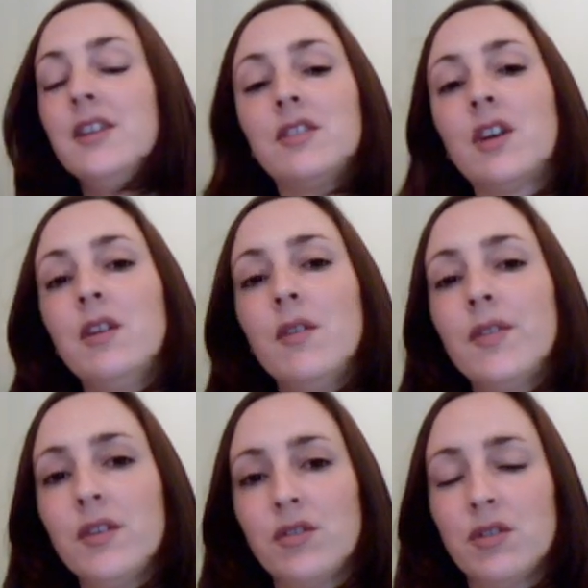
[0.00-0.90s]
So
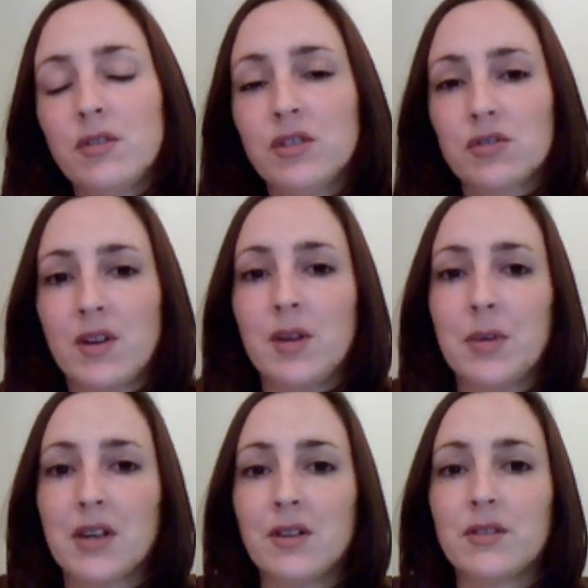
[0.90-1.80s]
this tool is great
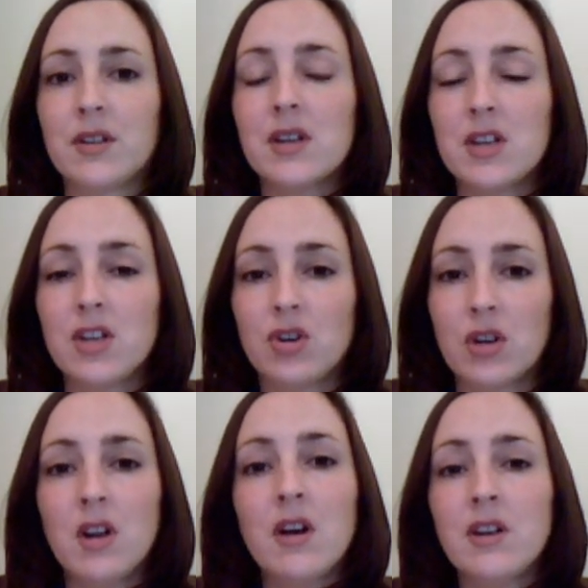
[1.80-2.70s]
because you
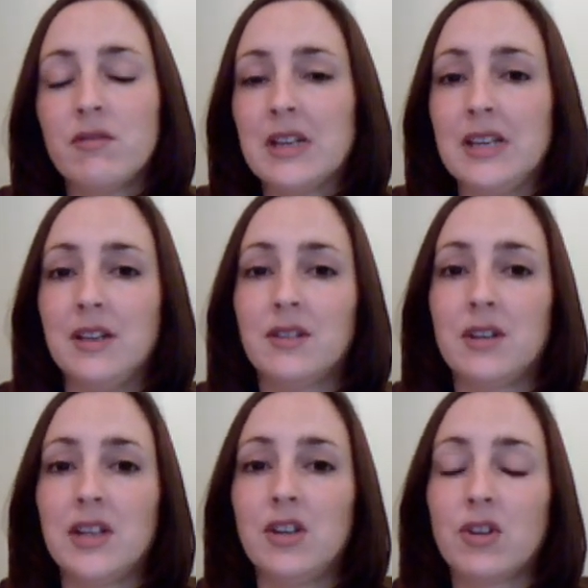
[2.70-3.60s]
can learn it really
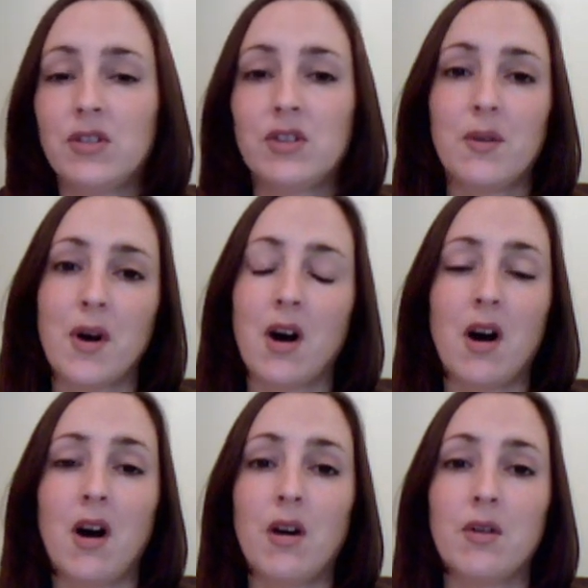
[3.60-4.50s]
easily, you can do it at
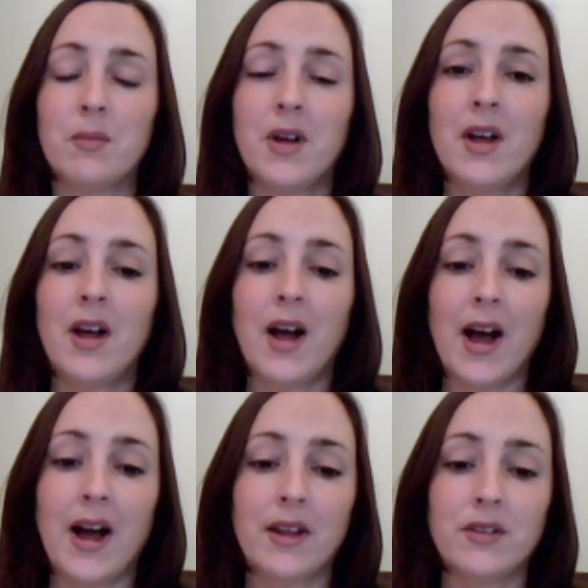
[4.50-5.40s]
home,
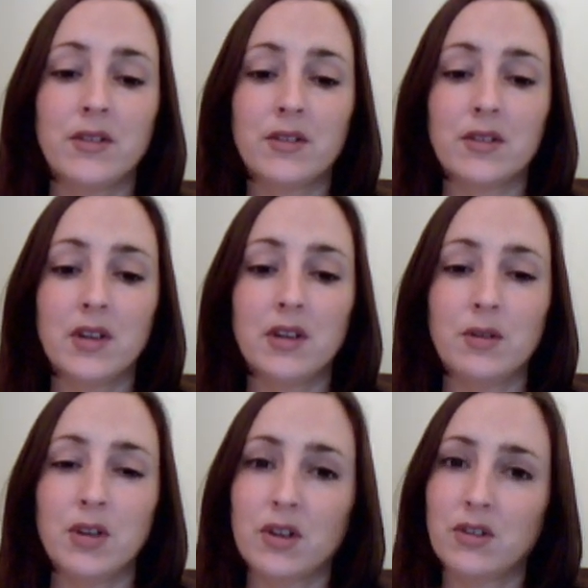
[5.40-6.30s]
and
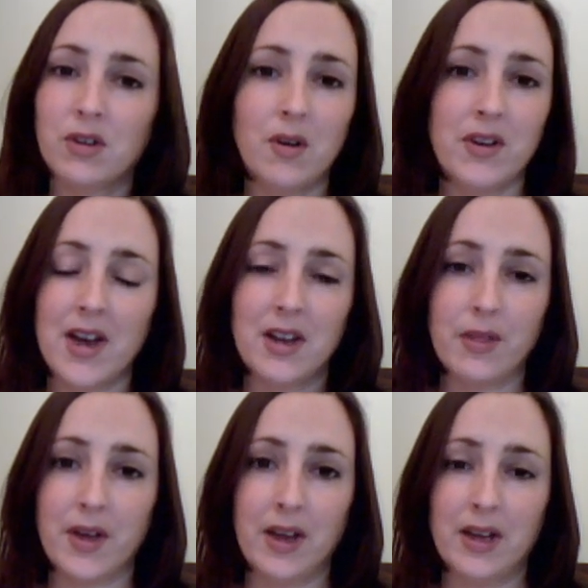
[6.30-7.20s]
you can do it on
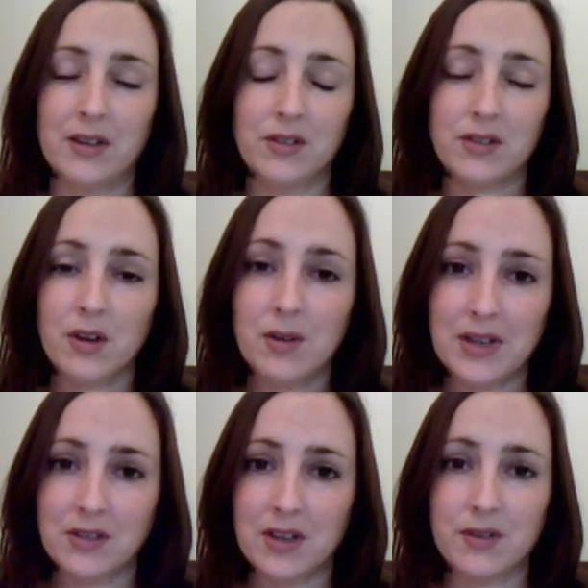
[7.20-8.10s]
anything, and it's so
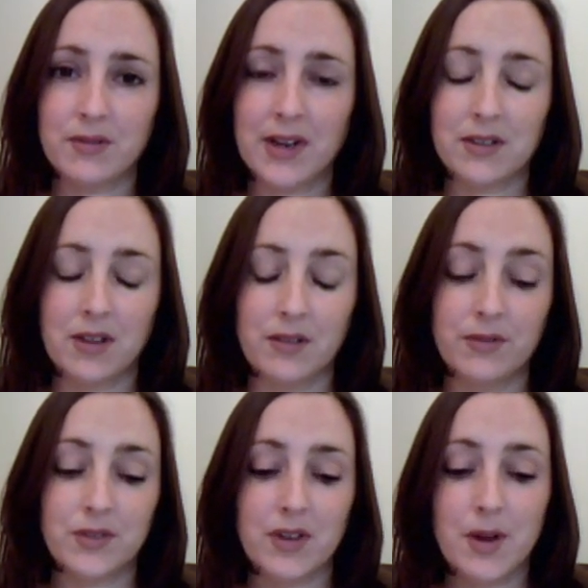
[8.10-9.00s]
easy and
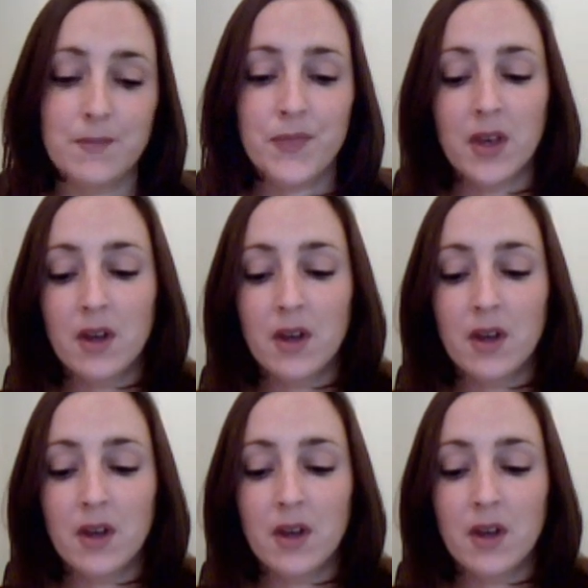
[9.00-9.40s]
effective. So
--------------------------------------------------
## EXERCISE GOAL
Every entry, word for word: repeat it, but skip the images.

## ANSWER BOX
[0.00-0.90s]
So
[0.90-1.80s]
this tool is great
[1.80-2.70s]
because you
[2.70-3.60s]
can learn it really
[3.60-4.50s]
easily, you can do it at
[4.50-5.40s]
home,
[5.40-6.30s]
and
[6.30-7.20s]
you can do it on
[7.20-8.10s]
anything, and it's so
[8.10-9.00s]
easy and
[9.00-9.40s]
effective. So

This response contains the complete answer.